Il mandato del Global Crisis Response Group: un nuovo piano Marshall?
“Dobbiamo sbarazzarci delle strozzature, prevenire l’accaparramento e la speculazione, riformare i quadri finanziari, permettere a chi ha bisogno di soldi di acquistare cose essenziali per i loro Paesi per avere accesso a quei fondi, rivedendo le regole e i criteri di ammissibilità quando necessario. Qualsiasi paese che ha bisogno di supporto deve potervi accedere. Questo è il mandato del Global Crisis Response Group, che convocherò”, dichiara Antonio Guterres.
“I membri includeranno capi di Stato e di governo che si sono offerti volontari per sostenere e sostenere questi problemi con le parti interessate critiche. Spero che voi, membri di questo Comitato Direttivo, mobiliterete soluzioni e proporrete strategie e raccomandazioni per aiutare tutti i Paesi, compresi i più vulnerabili, a superare queste crisi interconnesse”, continua il Segretario Generale.
Così António Guterres descrive le quattro aree immediate su cui si concentra questo Comitato Direttivo:
- Primo, coordinamento. Queste crisi sono profondamente connesse. Il rischio è che approcci frammentari risolvano un problema ma ne peggiorino un altro. Questo è il motivo per cui abbiamo bisogno di raccomandazioni co-create che allineino le parti interessate alle soluzioni. La coerenza deve essere al centro del nostro lavoro, quindi dobbiamo essere completamente trasparenti e condividere le informazioni. So che il nostro team tecnico ha già impostato alcuni strumenti digitali. Saranno lì per il nostro uso comune.
- In secondo luogo, queste crisi richiedono un’azione urgente. Le soluzioni proposte dovrebbero essere pronte per essere implementate. Ad esempio, abbiamo bisogno di proposte immediate per superare le nuove restrizioni allo spazio aereo russo e al trasporto su strada per prevenire ulteriori crisi nella catena di approvvigionamento.

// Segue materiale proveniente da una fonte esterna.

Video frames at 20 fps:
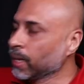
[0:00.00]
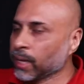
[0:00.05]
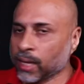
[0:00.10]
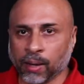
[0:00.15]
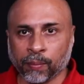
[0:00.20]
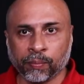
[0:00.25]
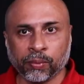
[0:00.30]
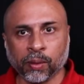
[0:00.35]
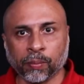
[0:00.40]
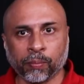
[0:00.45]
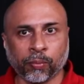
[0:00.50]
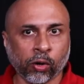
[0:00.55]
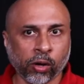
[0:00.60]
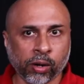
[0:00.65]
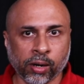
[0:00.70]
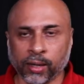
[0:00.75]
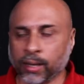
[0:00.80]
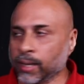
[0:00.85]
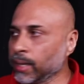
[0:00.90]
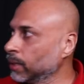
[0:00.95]
keep the
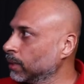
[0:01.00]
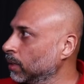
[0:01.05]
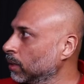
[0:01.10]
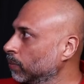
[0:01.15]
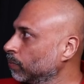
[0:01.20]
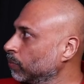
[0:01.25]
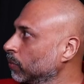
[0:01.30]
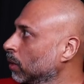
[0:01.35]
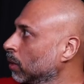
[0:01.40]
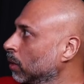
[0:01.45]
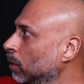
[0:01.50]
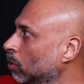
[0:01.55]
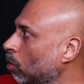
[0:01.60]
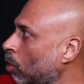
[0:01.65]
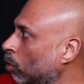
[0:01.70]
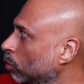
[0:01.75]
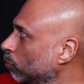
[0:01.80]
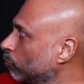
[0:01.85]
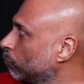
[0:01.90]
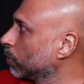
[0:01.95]
priority, the
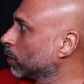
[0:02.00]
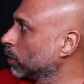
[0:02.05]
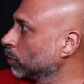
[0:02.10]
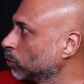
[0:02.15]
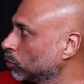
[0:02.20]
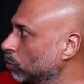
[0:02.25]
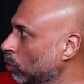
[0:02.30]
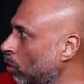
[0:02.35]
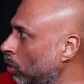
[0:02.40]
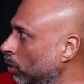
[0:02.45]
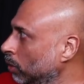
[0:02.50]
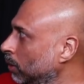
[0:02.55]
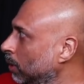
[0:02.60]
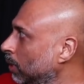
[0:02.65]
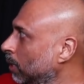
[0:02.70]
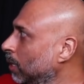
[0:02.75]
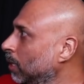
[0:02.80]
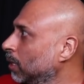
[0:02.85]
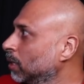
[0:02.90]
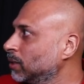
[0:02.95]
autofocus to on.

- Terzo, dati e analisi. Vi esorto a sfruttare appieno la capacità dei dati sia all’interno che all’esterno delle Nazioni Unite, dai team nazionali delle Nazioni Unite ai laboratori di dati nei dipartimenti e nelle agenzie, UN Global Pulse e, naturalmente, il ruolo critico delle istituzioni finanziarie internazionali. In questa situazione in rapida evoluzione, le vostre proposte devono essere basate su prove e informate da dati e analisi aggiornati.
- Quarto, associazione. Il Global Crisis Response Group e il Comitato direttivo dovrebbero essere in grado di riunire tutti gli attori per trovare soluzioni, dagli Stati membri e dal sistema delle Nazioni Unite alle istituzioni finanziarie internazionali, alle organizzazioni regionali, ai raggruppamenti di paesi, ai governi locali, al settore privato, alla società civile e accademico. e partner di comunicazione.

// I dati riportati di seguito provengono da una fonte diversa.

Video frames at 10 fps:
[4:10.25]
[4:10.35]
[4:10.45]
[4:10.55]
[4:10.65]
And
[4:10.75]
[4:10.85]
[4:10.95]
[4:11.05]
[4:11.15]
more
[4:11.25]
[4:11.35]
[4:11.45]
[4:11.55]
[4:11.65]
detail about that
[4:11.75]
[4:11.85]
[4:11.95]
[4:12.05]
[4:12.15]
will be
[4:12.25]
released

Il Global Crisis Response Group compare intanto che la Germania propone un nuovo “Piano Marshall”, a sostegno dell’Ucraina.
Il Piano Marshall era un programma lanciato dagli Stati Uniti dopo la seconda guerra mondiale per aiutare i paesi europei a riprendersi dalla distruzione causata dal conflitto,tuttavia il suo ideatore, dichiarato anticomunista, vedeva nel Piano Marshall un modo per mettere l’Europa sotto il proprio controllo e allontanarla così dal “pericolo comunista”.

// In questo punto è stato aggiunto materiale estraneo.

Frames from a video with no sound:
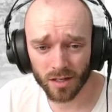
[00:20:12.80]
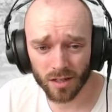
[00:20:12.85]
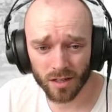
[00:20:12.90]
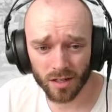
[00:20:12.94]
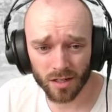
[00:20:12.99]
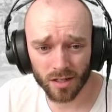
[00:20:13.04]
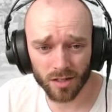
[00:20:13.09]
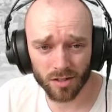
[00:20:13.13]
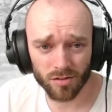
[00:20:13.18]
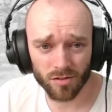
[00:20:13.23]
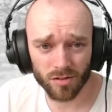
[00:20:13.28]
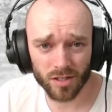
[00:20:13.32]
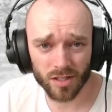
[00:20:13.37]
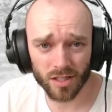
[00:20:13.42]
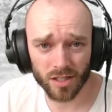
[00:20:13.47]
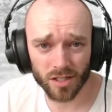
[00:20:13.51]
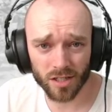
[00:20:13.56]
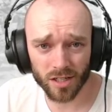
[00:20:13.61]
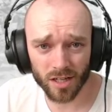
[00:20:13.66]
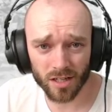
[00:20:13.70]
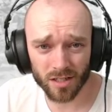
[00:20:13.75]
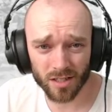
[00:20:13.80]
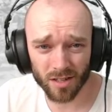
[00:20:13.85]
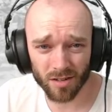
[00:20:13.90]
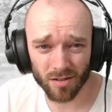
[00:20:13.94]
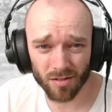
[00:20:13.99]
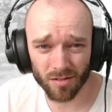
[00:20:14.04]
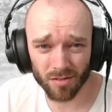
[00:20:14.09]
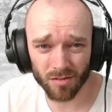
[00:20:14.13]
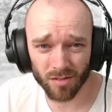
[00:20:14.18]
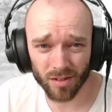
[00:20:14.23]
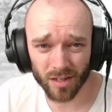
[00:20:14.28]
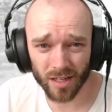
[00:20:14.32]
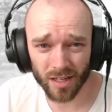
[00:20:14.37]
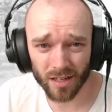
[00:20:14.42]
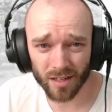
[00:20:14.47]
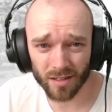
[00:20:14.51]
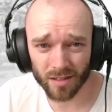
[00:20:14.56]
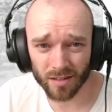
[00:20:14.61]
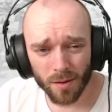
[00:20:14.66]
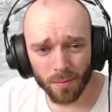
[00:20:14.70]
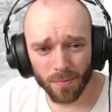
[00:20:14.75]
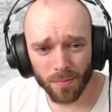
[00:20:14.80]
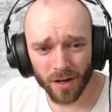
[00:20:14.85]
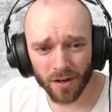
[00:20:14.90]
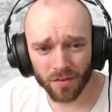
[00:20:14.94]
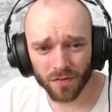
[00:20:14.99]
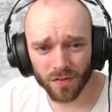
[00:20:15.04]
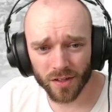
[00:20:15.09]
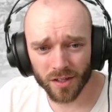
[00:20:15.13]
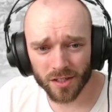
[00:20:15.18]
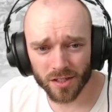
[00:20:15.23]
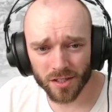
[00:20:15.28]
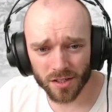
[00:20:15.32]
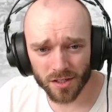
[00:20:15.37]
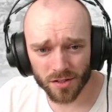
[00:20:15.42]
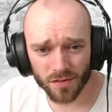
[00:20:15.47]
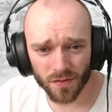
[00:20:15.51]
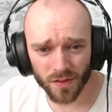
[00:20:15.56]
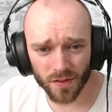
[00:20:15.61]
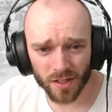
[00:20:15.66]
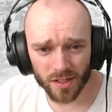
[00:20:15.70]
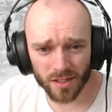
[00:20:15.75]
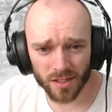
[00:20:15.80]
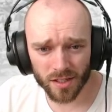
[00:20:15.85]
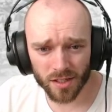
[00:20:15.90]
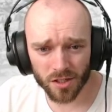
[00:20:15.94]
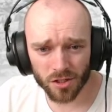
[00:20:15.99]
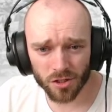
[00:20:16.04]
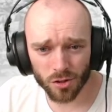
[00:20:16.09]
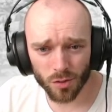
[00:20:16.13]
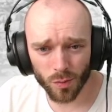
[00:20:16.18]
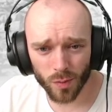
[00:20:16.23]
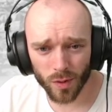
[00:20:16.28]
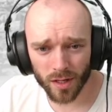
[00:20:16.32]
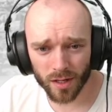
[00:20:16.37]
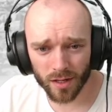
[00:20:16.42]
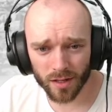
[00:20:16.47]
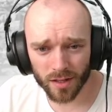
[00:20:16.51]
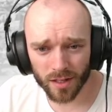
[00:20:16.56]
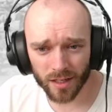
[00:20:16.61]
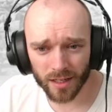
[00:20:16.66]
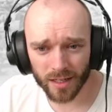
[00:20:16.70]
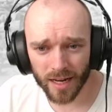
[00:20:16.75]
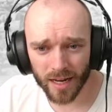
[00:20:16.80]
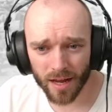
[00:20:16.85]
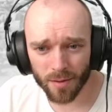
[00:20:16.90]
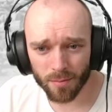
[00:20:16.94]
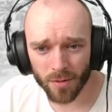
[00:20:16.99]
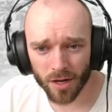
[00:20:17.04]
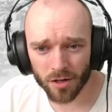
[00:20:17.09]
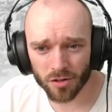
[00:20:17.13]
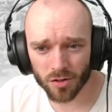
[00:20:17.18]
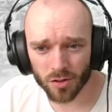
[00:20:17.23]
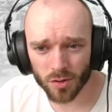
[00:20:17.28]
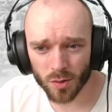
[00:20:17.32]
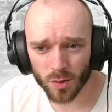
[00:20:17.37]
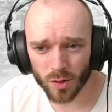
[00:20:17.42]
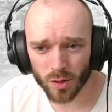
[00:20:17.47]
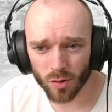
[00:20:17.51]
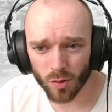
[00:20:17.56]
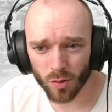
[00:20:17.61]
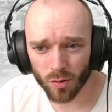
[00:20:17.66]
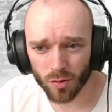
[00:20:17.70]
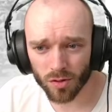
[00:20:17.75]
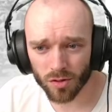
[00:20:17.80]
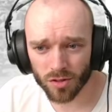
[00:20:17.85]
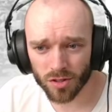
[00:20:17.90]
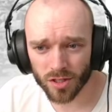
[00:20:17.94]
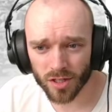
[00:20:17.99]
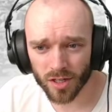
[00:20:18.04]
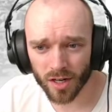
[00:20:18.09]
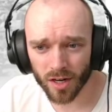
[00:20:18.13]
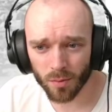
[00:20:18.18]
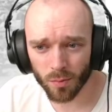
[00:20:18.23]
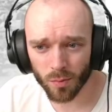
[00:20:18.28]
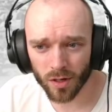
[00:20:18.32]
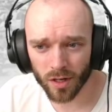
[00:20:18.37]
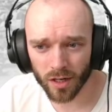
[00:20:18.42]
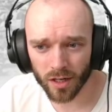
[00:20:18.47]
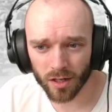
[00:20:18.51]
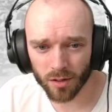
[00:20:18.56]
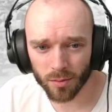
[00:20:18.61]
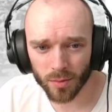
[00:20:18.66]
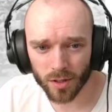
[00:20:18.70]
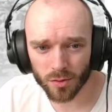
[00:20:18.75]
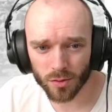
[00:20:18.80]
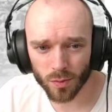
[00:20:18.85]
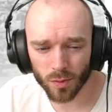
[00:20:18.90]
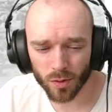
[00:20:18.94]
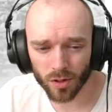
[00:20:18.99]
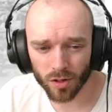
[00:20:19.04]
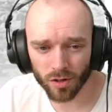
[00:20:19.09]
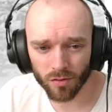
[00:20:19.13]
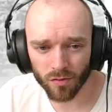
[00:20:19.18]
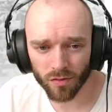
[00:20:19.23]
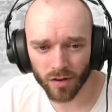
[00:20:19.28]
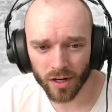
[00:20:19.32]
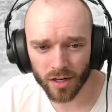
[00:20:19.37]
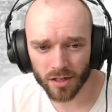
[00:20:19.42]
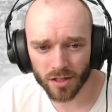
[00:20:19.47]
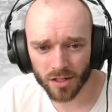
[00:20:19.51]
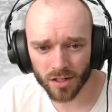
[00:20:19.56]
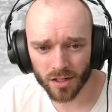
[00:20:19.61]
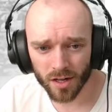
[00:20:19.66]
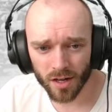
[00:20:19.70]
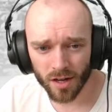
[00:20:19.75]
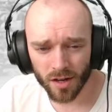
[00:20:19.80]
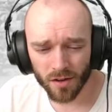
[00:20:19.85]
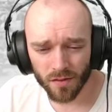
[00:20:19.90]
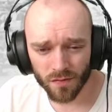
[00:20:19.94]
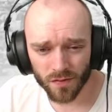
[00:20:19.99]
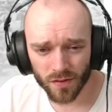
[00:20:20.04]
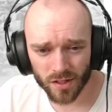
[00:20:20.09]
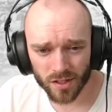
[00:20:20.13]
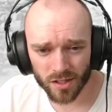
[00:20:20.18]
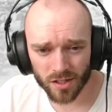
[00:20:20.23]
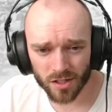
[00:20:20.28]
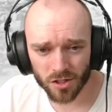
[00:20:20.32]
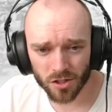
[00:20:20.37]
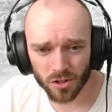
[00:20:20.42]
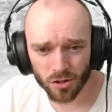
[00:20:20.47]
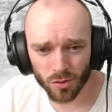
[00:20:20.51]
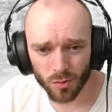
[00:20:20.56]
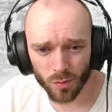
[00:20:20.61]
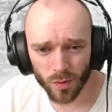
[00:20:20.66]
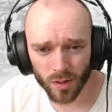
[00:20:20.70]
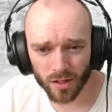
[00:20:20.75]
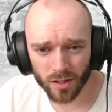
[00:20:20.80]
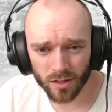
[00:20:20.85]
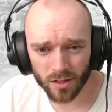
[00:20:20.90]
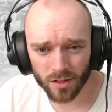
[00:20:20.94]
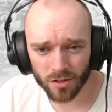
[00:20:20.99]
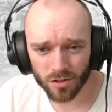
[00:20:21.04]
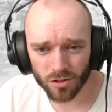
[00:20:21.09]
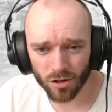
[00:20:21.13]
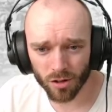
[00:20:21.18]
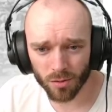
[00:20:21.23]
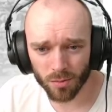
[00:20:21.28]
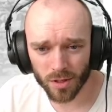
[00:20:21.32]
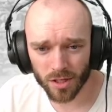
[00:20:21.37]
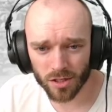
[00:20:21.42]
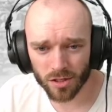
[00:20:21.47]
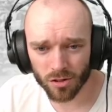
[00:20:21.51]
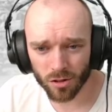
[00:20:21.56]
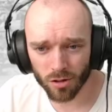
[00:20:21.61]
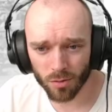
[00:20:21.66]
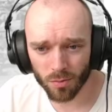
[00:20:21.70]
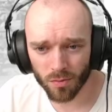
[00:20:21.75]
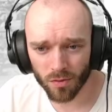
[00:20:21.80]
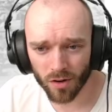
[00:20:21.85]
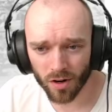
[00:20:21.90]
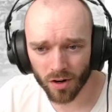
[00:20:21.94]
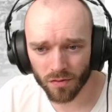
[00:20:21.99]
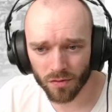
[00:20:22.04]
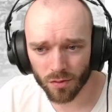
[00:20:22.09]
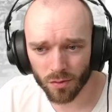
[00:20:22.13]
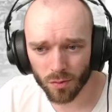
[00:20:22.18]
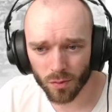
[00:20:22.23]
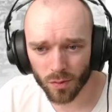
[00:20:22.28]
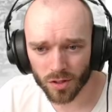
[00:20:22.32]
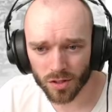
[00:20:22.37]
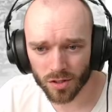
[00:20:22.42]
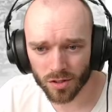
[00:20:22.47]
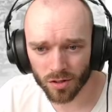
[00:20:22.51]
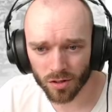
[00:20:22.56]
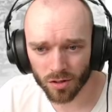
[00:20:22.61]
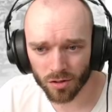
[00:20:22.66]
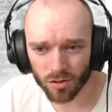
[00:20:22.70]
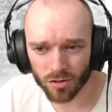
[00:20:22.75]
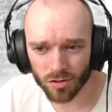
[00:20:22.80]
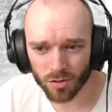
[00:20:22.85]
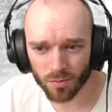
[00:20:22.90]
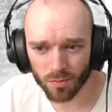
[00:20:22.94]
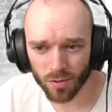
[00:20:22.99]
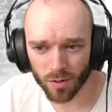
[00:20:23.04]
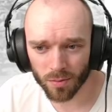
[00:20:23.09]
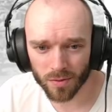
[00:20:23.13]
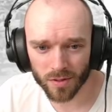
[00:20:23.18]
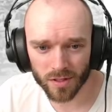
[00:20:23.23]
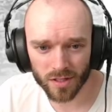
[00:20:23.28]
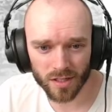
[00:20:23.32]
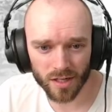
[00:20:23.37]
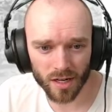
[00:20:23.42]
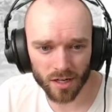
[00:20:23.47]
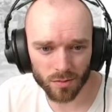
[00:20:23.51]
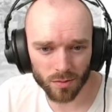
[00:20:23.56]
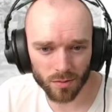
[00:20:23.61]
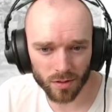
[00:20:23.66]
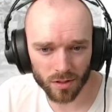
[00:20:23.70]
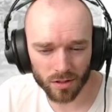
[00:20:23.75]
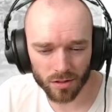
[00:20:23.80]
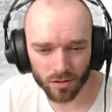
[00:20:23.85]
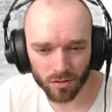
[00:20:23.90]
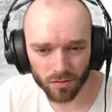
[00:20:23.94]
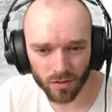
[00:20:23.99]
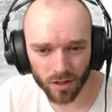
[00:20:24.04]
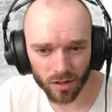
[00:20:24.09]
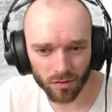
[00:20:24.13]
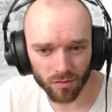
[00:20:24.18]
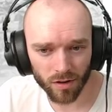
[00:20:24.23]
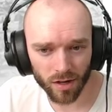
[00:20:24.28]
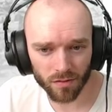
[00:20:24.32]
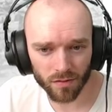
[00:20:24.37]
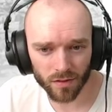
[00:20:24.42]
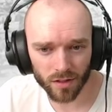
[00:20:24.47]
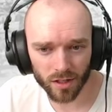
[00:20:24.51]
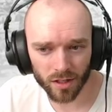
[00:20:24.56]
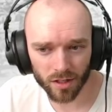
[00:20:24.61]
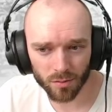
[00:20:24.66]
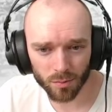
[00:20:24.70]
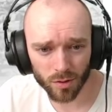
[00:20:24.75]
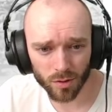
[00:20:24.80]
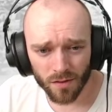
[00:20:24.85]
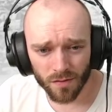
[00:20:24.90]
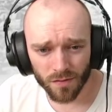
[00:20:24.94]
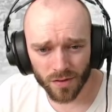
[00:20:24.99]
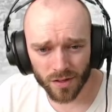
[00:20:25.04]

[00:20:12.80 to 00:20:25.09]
Interesting change there on the Rakitten. Bug fixes. Fixed an issue where the land mattress was auto set up when enemies were in range. Fixed an issue where the Tommy scope rifle was not using proper stats. Well, it's not really relevant anymore.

“Non mi faccio illusioni sulla portata del compito che ci attende. Ma sono incoraggiato da quanto ho visto finora, sia all’interno della famiglia delle Nazioni Unite, sia all’interno delle istituzioni finanziarie internazionali che all’interno degli Stati membri. C’è un grande interesse per il Global Crisis Response Group da parte dei governi di tutto il mondo”, continua Antonio Guterres. “Dobbiamo trarre il massimo da questo parlando con una sola voce, con una chiara difesa a favore dei più vulnerabili. Ho piena fiducia che questo Comitato Direttivo fornirà la direzione e la concentrazione necessarie per le nostre decisioni”.
Sembra oggettivamente difficile avere la stessa fiducia che Antonio Guterres ha nei confronti dei paesi che restano nel Consiglio dei diritti umani solo quando sono interessati e lasciano le stanze vuote per la maggior parte del tempo. Saranno in grado di fare qualcosa per l’umanità o solo per se stessi?